-- Exercise objective --
The entries below are to be duplicated exactly, with nothing left out.
_ _ _ _ _ _ _
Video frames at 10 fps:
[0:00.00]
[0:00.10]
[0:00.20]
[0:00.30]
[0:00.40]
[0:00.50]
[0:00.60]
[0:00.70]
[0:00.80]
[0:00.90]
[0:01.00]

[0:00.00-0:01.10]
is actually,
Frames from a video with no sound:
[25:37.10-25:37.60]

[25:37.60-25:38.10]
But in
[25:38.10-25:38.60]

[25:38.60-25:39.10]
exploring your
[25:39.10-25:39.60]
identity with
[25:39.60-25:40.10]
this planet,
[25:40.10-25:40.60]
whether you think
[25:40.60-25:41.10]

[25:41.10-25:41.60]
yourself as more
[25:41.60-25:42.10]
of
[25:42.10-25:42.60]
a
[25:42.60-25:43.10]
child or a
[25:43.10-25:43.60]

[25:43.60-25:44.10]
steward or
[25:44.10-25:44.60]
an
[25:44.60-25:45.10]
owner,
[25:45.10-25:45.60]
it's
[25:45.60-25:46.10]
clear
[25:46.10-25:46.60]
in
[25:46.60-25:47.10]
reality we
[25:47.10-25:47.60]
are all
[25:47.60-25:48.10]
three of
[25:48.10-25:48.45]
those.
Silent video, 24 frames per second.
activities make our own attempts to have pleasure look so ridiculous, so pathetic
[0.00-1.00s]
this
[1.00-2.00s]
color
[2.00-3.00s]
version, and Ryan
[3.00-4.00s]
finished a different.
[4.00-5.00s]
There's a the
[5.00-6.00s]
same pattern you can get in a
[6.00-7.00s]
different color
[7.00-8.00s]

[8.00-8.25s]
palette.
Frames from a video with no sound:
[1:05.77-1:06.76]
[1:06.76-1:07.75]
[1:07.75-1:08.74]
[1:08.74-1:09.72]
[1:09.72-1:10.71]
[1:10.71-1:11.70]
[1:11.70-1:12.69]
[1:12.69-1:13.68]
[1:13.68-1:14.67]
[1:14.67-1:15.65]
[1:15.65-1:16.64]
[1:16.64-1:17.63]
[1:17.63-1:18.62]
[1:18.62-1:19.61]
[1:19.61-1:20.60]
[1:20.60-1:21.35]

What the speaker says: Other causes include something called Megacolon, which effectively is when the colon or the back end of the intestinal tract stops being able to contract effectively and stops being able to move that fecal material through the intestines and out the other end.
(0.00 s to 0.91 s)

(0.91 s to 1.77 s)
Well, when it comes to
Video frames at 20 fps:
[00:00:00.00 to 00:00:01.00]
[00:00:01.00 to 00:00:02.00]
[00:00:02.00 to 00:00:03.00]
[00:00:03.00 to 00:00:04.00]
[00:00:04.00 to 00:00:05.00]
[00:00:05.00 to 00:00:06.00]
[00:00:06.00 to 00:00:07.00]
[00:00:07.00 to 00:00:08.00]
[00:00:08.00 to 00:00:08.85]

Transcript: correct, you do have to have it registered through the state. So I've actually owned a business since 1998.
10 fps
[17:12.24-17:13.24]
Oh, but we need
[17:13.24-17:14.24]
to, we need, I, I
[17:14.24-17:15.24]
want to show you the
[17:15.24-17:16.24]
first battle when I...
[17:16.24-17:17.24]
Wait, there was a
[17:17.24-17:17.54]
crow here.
_ _ _ _ _ _ _
-- Exercise answer --
Video frames at 10 fps:
[0:00.00]
[0:00.10]
[0:00.20]
[0:00.30]
[0:00.40]
[0:00.50]
[0:00.60]
[0:00.70]
[0:00.80]
[0:00.90]
[0:01.00]

[0:00.00-0:01.10]
is actually,
Frames from a video with no sound:
[25:37.10-25:37.60]

[25:37.60-25:38.10]
But in
[25:38.10-25:38.60]

[25:38.60-25:39.10]
exploring your
[25:39.10-25:39.60]
identity with
[25:39.60-25:40.10]
this planet,
[25:40.10-25:40.60]
whether you think
[25:40.60-25:41.10]

[25:41.10-25:41.60]
yourself as more
[25:41.60-25:42.10]
of
[25:42.10-25:42.60]
a
[25:42.60-25:43.10]
child or a
[25:43.10-25:43.60]

[25:43.60-25:44.10]
steward or
[25:44.10-25:44.60]
an
[25:44.60-25:45.10]
owner,
[25:45.10-25:45.60]
it's
[25:45.60-25:46.10]
clear
[25:46.10-25:46.60]
in
[25:46.60-25:47.10]
reality we
[25:47.10-25:47.60]
are all
[25:47.60-25:48.10]
three of
[25:48.10-25:48.45]
those.
Silent video, 24 frames per second.
activities make our own attempts to have pleasure look so ridiculous, so pathetic
[0.00-1.00s]
this
[1.00-2.00s]
color
[2.00-3.00s]
version, and Ryan
[3.00-4.00s]
finished a different.
[4.00-5.00s]
There's a the
[5.00-6.00s]
same pattern you can get in a
[6.00-7.00s]
different color
[7.00-8.00s]

[8.00-8.25s]
palette.
Frames from a video with no sound:
[1:05.77-1:06.76]
[1:06.76-1:07.75]
[1:07.75-1:08.74]
[1:08.74-1:09.72]
[1:09.72-1:10.71]
[1:10.71-1:11.70]
[1:11.70-1:12.69]
[1:12.69-1:13.68]
[1:13.68-1:14.67]
[1:14.67-1:15.65]
[1:15.65-1:16.64]
[1:16.64-1:17.63]
[1:17.63-1:18.62]
[1:18.62-1:19.61]
[1:19.61-1:20.60]
[1:20.60-1:21.35]

What the speaker says: Other causes include something called Megacolon, which effectively is when the colon or the back end of the intestinal tract stops being able to contract effectively and stops being able to move that fecal material through the intestines and out the other end.
(0.00 s to 0.91 s)

(0.91 s to 1.77 s)
Well, when it comes to
Video frames at 20 fps:
[00:00:00.00 to 00:00:01.00]
[00:00:01.00 to 00:00:02.00]
[00:00:02.00 to 00:00:03.00]
[00:00:03.00 to 00:00:04.00]
[00:00:04.00 to 00:00:05.00]
[00:00:05.00 to 00:00:06.00]
[00:00:06.00 to 00:00:07.00]
[00:00:07.00 to 00:00:08.00]
[00:00:08.00 to 00:00:08.85]

Transcript: correct, you do have to have it registered through the state. So I've actually owned a business since 1998.
10 fps
[17:12.24-17:13.24]
Oh, but we need
[17:13.24-17:14.24]
to, we need, I, I
[17:14.24-17:15.24]
want to show you the
[17:15.24-17:16.24]
first battle when I...
[17:16.24-17:17.24]
Wait, there was a
[17:17.24-17:17.54]
crow here.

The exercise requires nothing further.